Looking Down Under for a Back Door

A proposed law in Australia could give U.S. law enforcement access to encrypted 
communications.

By SHARON BRADFORD FRANKLIN
OCT 05, 20181:21 PM  
https://slate.com/technology/2018/10/australia-u-s-encryption-backdoor-law.html


For years, U.S. law enforcement has tried, and failed, to convince Congress to 
require tech companies to provide backdoor access to encrypted data and 
communications. But it might not need such legislation after all: It may end up 
with a back door to a back door, by way of the land Down Under.

The Australian government is working to enact legislation to make it easier for 
law enforcement and intelligence agencies to access electronic communications 
information, including data protected by encryption, by forcing companies to 
weaken the security of their products.

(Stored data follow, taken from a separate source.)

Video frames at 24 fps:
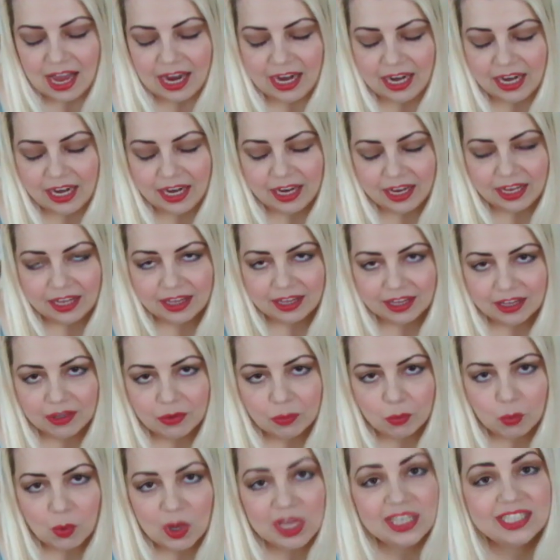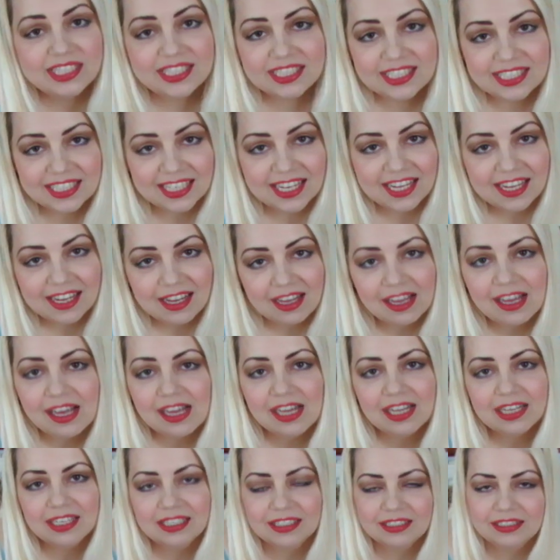in the winter,
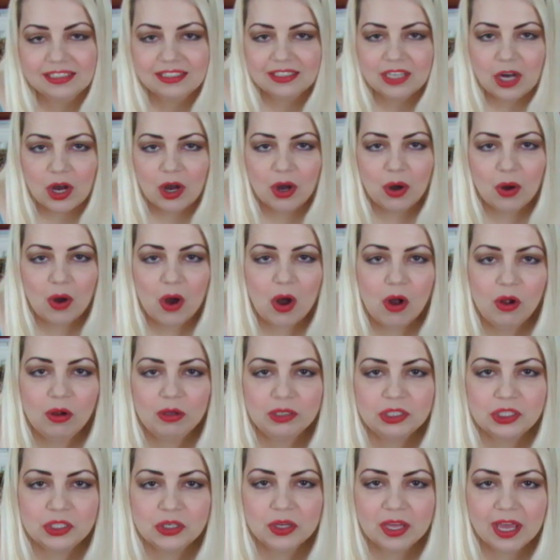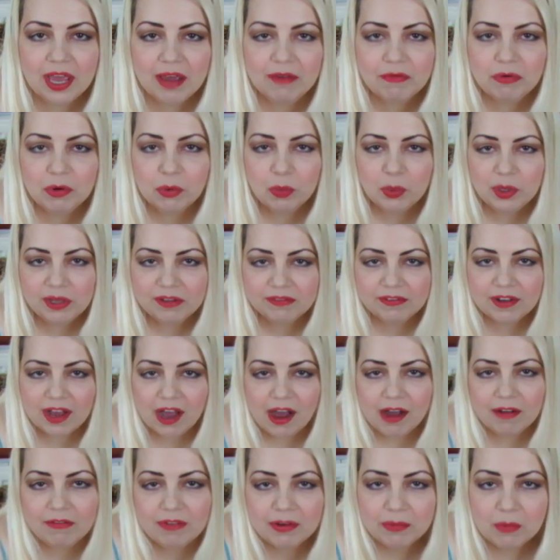all together with
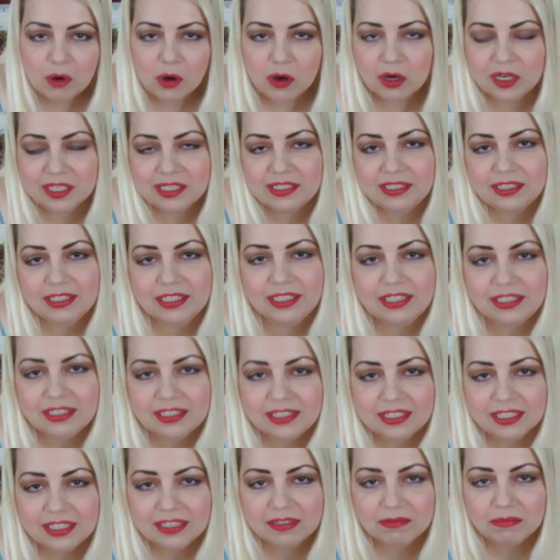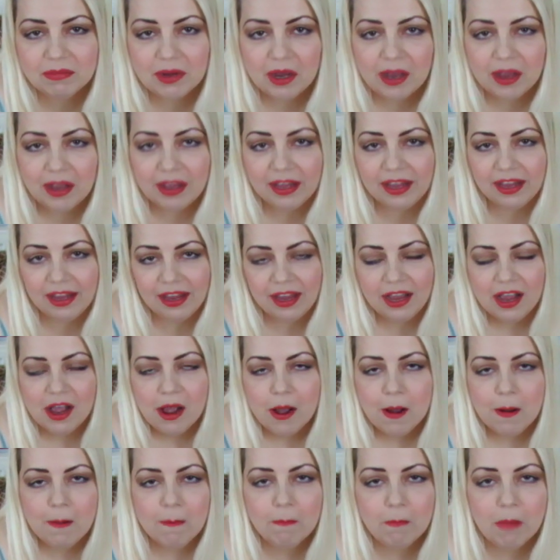other moccasins that my
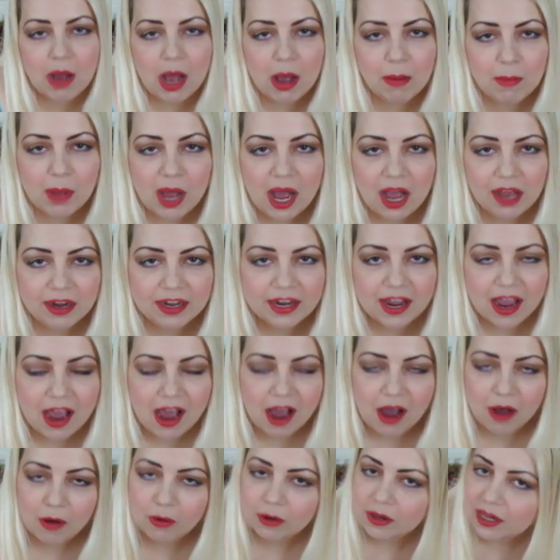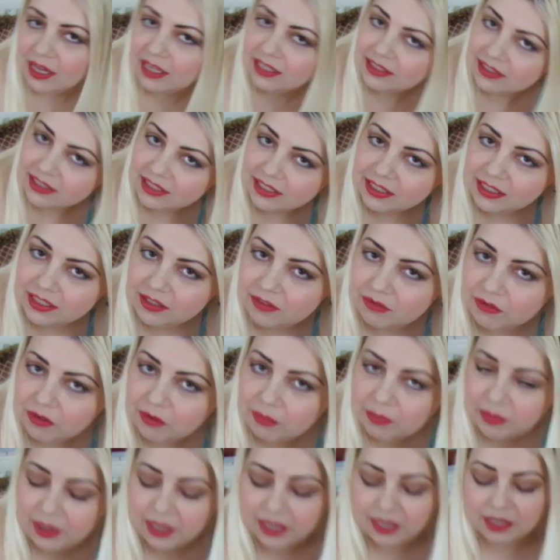mom Honey Owl has knitted
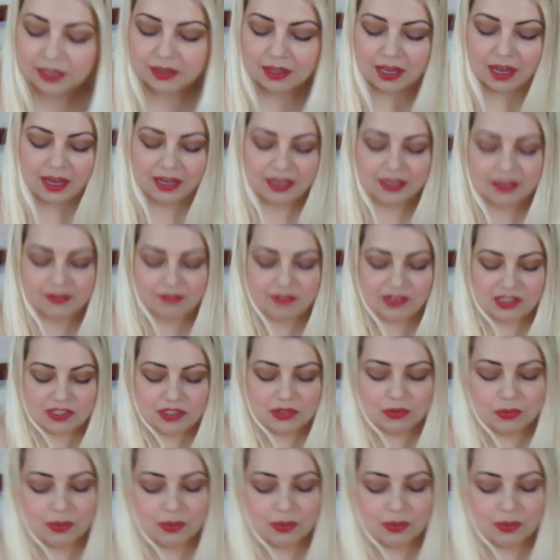for me, like these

And the United States appears to be 
pushing for, and ready to exploit, that new law—a practice known as policy 
laundering.

The U.S. Justice Department and FBI have been complaining for years that they 
are “going dark”—that is, losing the ability to obtain criminals’ 
communications. Meanwhile, tech companies, security researchers, and privacy 
advocates have continued to explain that providing “exceptional access” to 
government threatens the individual rights and cybersecurity of all users. 
There is simply no way to guarantee that back doors created for the U.S. (or 
any) government will be secure against exploitation by others.


U.S. officials have tried to say recently that it is possible to develop 
so-called responsible encryption to permit such law enforcement access, but 
they still say that legislation is likely necessary because “[t]echnology 
companies almost certainly will not develop responsible encryption if left to 
their own [no pun intended?] devices.” But responsible encryption is a myth. 
Moreover, as the public learned in May, the U.S. government has been 
dramatically overstating the number of locked phones that it could not access 
due to encryption. Following this revelation, although the FBI continued to 
call for encryption legislation, the U.S. government’s crusade seemed to die 
down.

It now appears that the United States’ efforts were largely pushed 
underground—or actually, Down Under. The United States brought its campaign for 
encryption back doors to the Five Eyes—an intelligence-sharing alliance 
composed of Australia, Canada, New Zealand, the United Kingdom, and the United 
States that dates back to World War II. Limited information is publicly 
available about how intelligence sharing works among the Five Eyes. But we do 
know that alliance members have also begun collaborating on law enforcement 
policy. Starting in 2013, these nations have participated in a “Five Country 
Ministerial,” which has evolved into an annual convening on strategy and 
information sharing regarding law enforcement and national security issues. The 
2017 Joint Communiqué outlines plans to collaborate and share information on 
issues including global migration and refugee systems, cybersecurity, and 
encryption.

In August, the Five Country Ministerial 2018 doubled down on the issue of 
encryption. It released a Statement of Principles on Access to Evidence and 
Encryption in which the governments noted that if they continue to “encounter 
impediments” in their efforts to access encrypted communications, they may 
pursue legislative mandates for encryption back doors.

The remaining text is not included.